• How to complete this task: The exercise asks for every line of the data to be reproduced exactly.

[Collected data]
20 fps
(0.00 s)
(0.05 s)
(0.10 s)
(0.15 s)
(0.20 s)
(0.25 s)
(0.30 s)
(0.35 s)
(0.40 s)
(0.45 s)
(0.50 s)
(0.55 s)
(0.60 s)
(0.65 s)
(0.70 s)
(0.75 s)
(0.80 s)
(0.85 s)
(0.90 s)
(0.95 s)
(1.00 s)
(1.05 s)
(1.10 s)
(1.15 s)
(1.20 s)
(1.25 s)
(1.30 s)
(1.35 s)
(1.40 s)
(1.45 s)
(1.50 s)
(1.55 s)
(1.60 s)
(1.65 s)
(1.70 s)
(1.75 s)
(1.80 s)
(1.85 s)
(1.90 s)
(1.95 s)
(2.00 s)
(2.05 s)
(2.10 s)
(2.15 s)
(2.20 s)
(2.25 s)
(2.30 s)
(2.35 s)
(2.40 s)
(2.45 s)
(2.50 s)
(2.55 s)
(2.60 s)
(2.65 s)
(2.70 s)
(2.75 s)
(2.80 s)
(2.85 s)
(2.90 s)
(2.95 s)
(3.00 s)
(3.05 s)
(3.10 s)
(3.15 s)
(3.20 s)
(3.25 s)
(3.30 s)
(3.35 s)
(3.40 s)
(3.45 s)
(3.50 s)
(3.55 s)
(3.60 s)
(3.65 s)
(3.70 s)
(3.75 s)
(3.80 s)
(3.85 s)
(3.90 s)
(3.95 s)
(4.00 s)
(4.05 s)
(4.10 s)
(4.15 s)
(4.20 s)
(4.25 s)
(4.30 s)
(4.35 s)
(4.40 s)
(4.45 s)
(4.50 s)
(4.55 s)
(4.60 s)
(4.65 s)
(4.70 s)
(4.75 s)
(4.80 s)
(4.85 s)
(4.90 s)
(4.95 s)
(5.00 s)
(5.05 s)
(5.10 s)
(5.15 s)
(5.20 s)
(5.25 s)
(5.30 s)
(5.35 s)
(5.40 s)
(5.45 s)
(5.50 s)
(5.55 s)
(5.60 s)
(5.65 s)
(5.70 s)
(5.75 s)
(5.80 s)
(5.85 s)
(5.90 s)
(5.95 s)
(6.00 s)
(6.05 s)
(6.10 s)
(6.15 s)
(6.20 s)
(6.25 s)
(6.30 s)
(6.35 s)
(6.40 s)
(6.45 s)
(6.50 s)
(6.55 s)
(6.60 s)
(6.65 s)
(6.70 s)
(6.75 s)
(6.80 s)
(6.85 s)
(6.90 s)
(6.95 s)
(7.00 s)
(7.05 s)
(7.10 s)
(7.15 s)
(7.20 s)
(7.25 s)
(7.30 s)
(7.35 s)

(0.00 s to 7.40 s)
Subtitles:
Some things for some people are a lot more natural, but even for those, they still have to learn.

• Answer box:
20 fps
(0.00 s)
(0.05 s)
(0.10 s)
(0.15 s)
(0.20 s)
(0.25 s)
(0.30 s)
(0.35 s)
(0.40 s)
(0.45 s)
(0.50 s)
(0.55 s)
(0.60 s)
(0.65 s)
(0.70 s)
(0.75 s)
(0.80 s)
(0.85 s)
(0.90 s)
(0.95 s)
(1.00 s)
(1.05 s)
(1.10 s)
(1.15 s)
(1.20 s)
(1.25 s)
(1.30 s)
(1.35 s)
(1.40 s)
(1.45 s)
(1.50 s)
(1.55 s)
(1.60 s)
(1.65 s)
(1.70 s)
(1.75 s)
(1.80 s)
(1.85 s)
(1.90 s)
(1.95 s)
(2.00 s)
(2.05 s)
(2.10 s)
(2.15 s)
(2.20 s)
(2.25 s)
(2.30 s)
(2.35 s)
(2.40 s)
(2.45 s)
(2.50 s)
(2.55 s)
(2.60 s)
(2.65 s)
(2.70 s)
(2.75 s)
(2.80 s)
(2.85 s)
(2.90 s)
(2.95 s)
(3.00 s)
(3.05 s)
(3.10 s)
(3.15 s)
(3.20 s)
(3.25 s)
(3.30 s)
(3.35 s)
(3.40 s)
(3.45 s)
(3.50 s)
(3.55 s)
(3.60 s)
(3.65 s)
(3.70 s)
(3.75 s)
(3.80 s)
(3.85 s)
(3.90 s)
(3.95 s)
(4.00 s)
(4.05 s)
(4.10 s)
(4.15 s)
(4.20 s)
(4.25 s)
(4.30 s)
(4.35 s)
(4.40 s)
(4.45 s)
(4.50 s)
(4.55 s)
(4.60 s)
(4.65 s)
(4.70 s)
(4.75 s)
(4.80 s)
(4.85 s)
(4.90 s)
(4.95 s)
(5.00 s)
(5.05 s)
(5.10 s)
(5.15 s)
(5.20 s)
(5.25 s)
(5.30 s)
(5.35 s)
(5.40 s)
(5.45 s)
(5.50 s)
(5.55 s)
(5.60 s)
(5.65 s)
(5.70 s)
(5.75 s)
(5.80 s)
(5.85 s)
(5.90 s)
(5.95 s)
(6.00 s)
(6.05 s)
(6.10 s)
(6.15 s)
(6.20 s)
(6.25 s)
(6.30 s)
(6.35 s)
(6.40 s)
(6.45 s)
(6.50 s)
(6.55 s)
(6.60 s)
(6.65 s)
(6.70 s)
(6.75 s)
(6.80 s)
(6.85 s)
(6.90 s)
(6.95 s)
(7.00 s)
(7.05 s)
(7.10 s)
(7.15 s)
(7.20 s)
(7.25 s)
(7.30 s)
(7.35 s)

(0.00 s to 7.40 s)
Subtitles:
Some things for some people are a lot more natural, but even for those, they still have to learn.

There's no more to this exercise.